[Stored items]
—————

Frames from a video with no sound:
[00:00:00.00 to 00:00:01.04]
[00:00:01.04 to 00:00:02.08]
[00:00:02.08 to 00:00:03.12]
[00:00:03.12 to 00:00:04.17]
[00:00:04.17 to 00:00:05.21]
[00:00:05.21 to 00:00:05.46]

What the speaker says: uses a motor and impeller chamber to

—————

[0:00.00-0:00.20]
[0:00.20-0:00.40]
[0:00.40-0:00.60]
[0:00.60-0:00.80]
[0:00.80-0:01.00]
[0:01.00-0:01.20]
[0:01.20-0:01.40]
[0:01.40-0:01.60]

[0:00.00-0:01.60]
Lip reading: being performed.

—————

[What to do] From the entries above, return exactly the line containing "[0:01.00-0:01.20]", the line containing "Lip reading: being performed.", and all lines between, and nothing else.

[Task solution]
[0:01.00-0:01.20]
[0:01.20-0:01.40]
[0:01.40-0:01.60]

[0:00.00-0:01.60]
Lip reading: being performed.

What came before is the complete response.